WHAT THE TASK REQUIRES = Print out the records that follow, exactly and completely.

= = = = = = =

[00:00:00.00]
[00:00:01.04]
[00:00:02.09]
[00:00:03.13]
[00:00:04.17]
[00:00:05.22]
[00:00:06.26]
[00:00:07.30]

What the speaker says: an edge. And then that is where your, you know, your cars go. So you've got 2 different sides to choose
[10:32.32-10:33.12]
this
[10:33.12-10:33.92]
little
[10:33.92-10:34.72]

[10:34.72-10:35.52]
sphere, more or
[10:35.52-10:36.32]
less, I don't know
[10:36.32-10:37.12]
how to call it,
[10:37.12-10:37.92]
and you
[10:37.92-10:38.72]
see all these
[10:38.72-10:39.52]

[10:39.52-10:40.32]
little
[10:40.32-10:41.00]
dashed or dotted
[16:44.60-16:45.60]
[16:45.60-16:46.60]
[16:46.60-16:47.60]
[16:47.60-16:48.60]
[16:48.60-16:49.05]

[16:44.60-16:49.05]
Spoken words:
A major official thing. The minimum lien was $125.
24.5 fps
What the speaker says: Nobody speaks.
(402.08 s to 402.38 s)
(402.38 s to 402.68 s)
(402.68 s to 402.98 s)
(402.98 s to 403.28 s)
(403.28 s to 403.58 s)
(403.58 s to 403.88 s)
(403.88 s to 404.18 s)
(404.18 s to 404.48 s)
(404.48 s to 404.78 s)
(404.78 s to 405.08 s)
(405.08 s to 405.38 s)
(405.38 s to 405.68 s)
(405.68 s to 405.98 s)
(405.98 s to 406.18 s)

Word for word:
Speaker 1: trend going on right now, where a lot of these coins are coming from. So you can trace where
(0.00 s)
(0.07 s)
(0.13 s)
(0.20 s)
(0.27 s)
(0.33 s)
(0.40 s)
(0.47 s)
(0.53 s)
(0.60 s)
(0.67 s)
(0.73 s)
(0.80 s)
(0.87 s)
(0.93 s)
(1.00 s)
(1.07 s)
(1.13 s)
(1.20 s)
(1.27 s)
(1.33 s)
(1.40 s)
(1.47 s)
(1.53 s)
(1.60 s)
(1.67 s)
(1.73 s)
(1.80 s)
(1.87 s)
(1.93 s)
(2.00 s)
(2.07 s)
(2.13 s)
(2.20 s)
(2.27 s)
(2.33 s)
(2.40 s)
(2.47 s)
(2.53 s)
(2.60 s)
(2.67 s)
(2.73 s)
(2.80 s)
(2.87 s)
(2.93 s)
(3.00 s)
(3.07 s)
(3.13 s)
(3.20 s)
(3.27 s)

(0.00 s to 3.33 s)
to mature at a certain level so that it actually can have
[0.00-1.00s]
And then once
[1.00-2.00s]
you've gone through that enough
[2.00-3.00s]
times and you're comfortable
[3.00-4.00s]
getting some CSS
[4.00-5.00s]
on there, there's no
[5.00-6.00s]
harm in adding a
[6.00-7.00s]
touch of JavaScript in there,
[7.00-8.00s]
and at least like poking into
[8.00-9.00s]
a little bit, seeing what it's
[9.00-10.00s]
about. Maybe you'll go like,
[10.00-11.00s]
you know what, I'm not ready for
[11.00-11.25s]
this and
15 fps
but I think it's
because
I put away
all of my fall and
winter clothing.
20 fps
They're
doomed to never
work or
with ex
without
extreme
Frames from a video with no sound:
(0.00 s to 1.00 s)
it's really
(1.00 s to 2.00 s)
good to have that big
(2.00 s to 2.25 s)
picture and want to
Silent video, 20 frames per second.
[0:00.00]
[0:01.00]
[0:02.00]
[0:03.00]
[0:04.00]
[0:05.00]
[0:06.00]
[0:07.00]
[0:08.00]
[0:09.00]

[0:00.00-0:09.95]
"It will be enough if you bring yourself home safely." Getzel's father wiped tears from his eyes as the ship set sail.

= = = = = = =

REPLY TO THE TASK =
[00:00:00.00]
[00:00:01.04]
[00:00:02.09]
[00:00:03.13]
[00:00:04.17]
[00:00:05.22]
[00:00:06.26]
[00:00:07.30]

What the speaker says: an edge. And then that is where your, you know, your cars go. So you've got 2 different sides to choose
[10:32.32-10:33.12]
this
[10:33.12-10:33.92]
little
[10:33.92-10:34.72]

[10:34.72-10:35.52]
sphere, more or
[10:35.52-10:36.32]
less, I don't know
[10:36.32-10:37.12]
how to call it,
[10:37.12-10:37.92]
and you
[10:37.92-10:38.72]
see all these
[10:38.72-10:39.52]

[10:39.52-10:40.32]
little
[10:40.32-10:41.00]
dashed or dotted
[16:44.60-16:45.60]
[16:45.60-16:46.60]
[16:46.60-16:47.60]
[16:47.60-16:48.60]
[16:48.60-16:49.05]

[16:44.60-16:49.05]
Spoken words:
A major official thing. The minimum lien was $125.
24.5 fps
What the speaker says: Nobody speaks.
(402.08 s to 402.38 s)
(402.38 s to 402.68 s)
(402.68 s to 402.98 s)
(402.98 s to 403.28 s)
(403.28 s to 403.58 s)
(403.58 s to 403.88 s)
(403.88 s to 404.18 s)
(404.18 s to 404.48 s)
(404.48 s to 404.78 s)
(404.78 s to 405.08 s)
(405.08 s to 405.38 s)
(405.38 s to 405.68 s)
(405.68 s to 405.98 s)
(405.98 s to 406.18 s)

Word for word:
Speaker 1: trend going on right now, where a lot of these coins are coming from. So you can trace where
(0.00 s)
(0.07 s)
(0.13 s)
(0.20 s)
(0.27 s)
(0.33 s)
(0.40 s)
(0.47 s)
(0.53 s)
(0.60 s)
(0.67 s)
(0.73 s)
(0.80 s)
(0.87 s)
(0.93 s)
(1.00 s)
(1.07 s)
(1.13 s)
(1.20 s)
(1.27 s)
(1.33 s)
(1.40 s)
(1.47 s)
(1.53 s)
(1.60 s)
(1.67 s)
(1.73 s)
(1.80 s)
(1.87 s)
(1.93 s)
(2.00 s)
(2.07 s)
(2.13 s)
(2.20 s)
(2.27 s)
(2.33 s)
(2.40 s)
(2.47 s)
(2.53 s)
(2.60 s)
(2.67 s)
(2.73 s)
(2.80 s)
(2.87 s)
(2.93 s)
(3.00 s)
(3.07 s)
(3.13 s)
(3.20 s)
(3.27 s)

(0.00 s to 3.33 s)
to mature at a certain level so that it actually can have
[0.00-1.00s]
And then once
[1.00-2.00s]
you've gone through that enough
[2.00-3.00s]
times and you're comfortable
[3.00-4.00s]
getting some CSS
[4.00-5.00s]
on there, there's no
[5.00-6.00s]
harm in adding a
[6.00-7.00s]
touch of JavaScript in there,
[7.00-8.00s]
and at least like poking into
[8.00-9.00s]
a little bit, seeing what it's
[9.00-10.00s]
about. Maybe you'll go like,
[10.00-11.00s]
you know what, I'm not ready for
[11.00-11.25s]
this and
15 fps
but I think it's
because
I put away
all of my fall and
winter clothing.
20 fps
They're
doomed to never
work or
with ex
without
extreme
Frames from a video with no sound:
(0.00 s to 1.00 s)
it's really
(1.00 s to 2.00 s)
good to have that big
(2.00 s to 2.25 s)
picture and want to
Silent video, 20 frames per second.
[0:00.00]
[0:01.00]
[0:02.00]
[0:03.00]
[0:04.00]
[0:05.00]
[0:06.00]
[0:07.00]
[0:08.00]
[0:09.00]

[0:00.00-0:09.95]
"It will be enough if you bring yourself home safely." Getzel's father wiped tears from his eyes as the ship set sail.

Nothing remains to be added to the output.